Data -
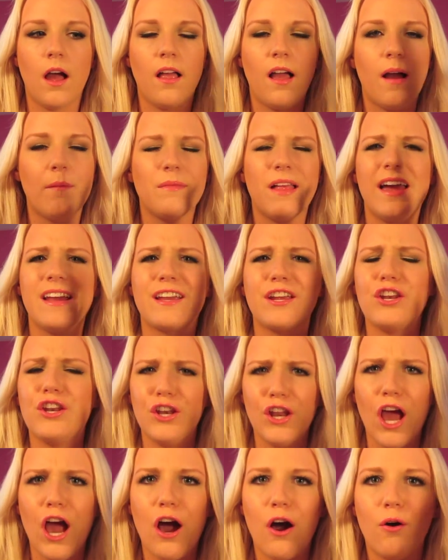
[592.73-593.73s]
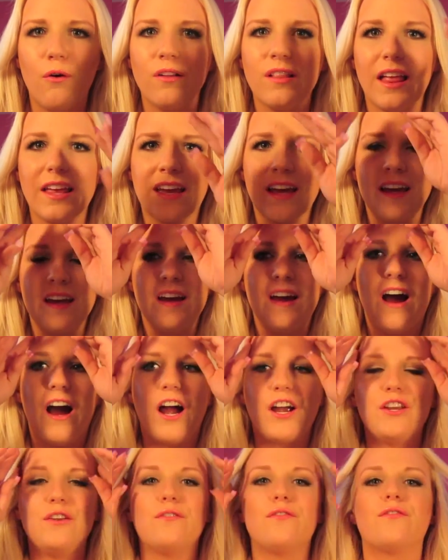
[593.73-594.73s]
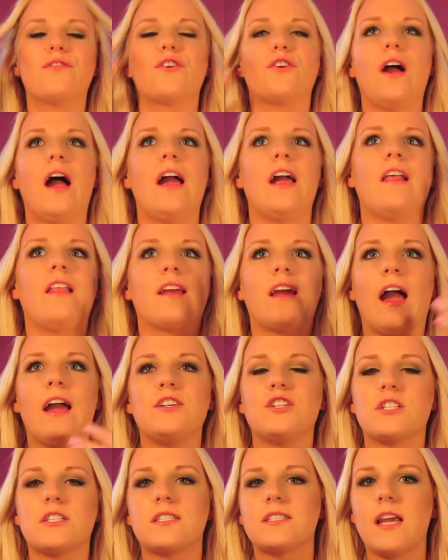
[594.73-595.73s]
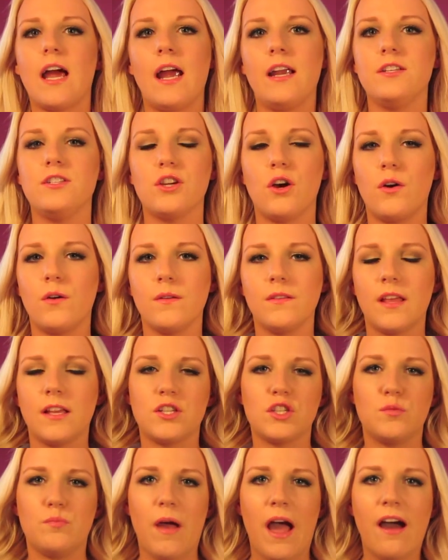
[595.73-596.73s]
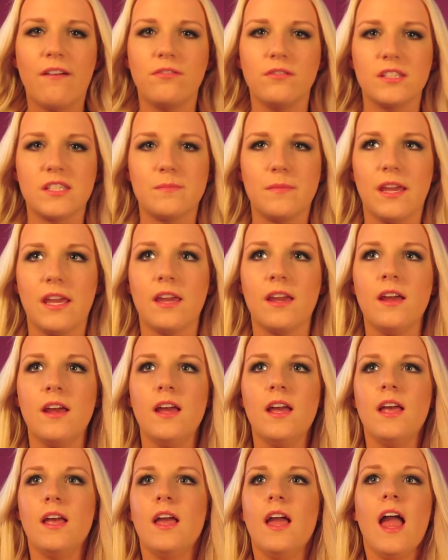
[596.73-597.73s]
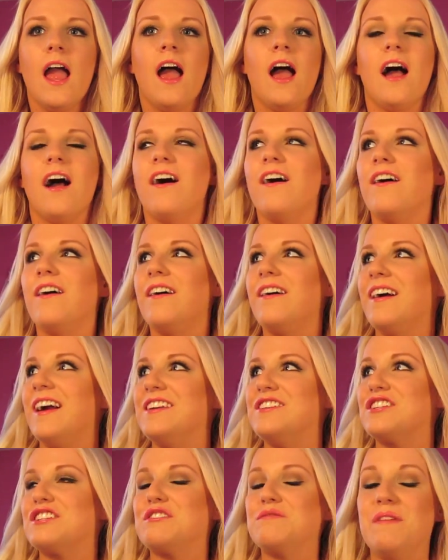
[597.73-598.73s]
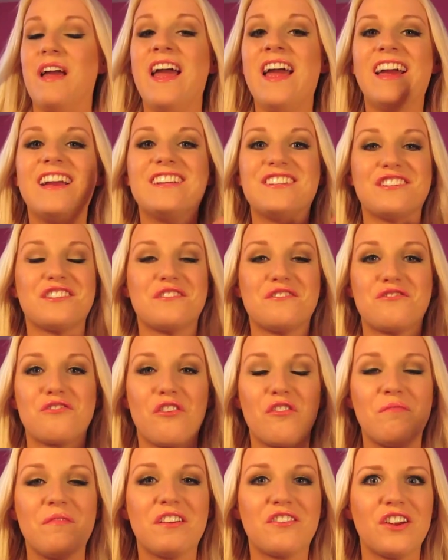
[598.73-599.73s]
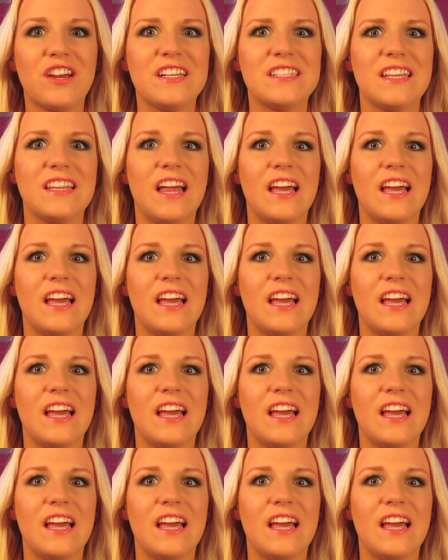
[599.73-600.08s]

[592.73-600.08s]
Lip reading: I'm like, no, like, are you for, I don't, that just baffles me. it just drove me crazy.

Work task - Your copy must consist solely of the lines from the one containing "[593.73-594.73s]" through the final line of the material above, transcribed exactly, with the pictures left out.

Task response -
[593.73-594.73s]
[594.73-595.73s]
[595.73-596.73s]
[596.73-597.73s]
[597.73-598.73s]
[598.73-599.73s]
[599.73-600.08s]

[592.73-600.08s]
Lip reading: I'm like, no, like, are you for, I don't, that just baffles me. it just drove me crazy.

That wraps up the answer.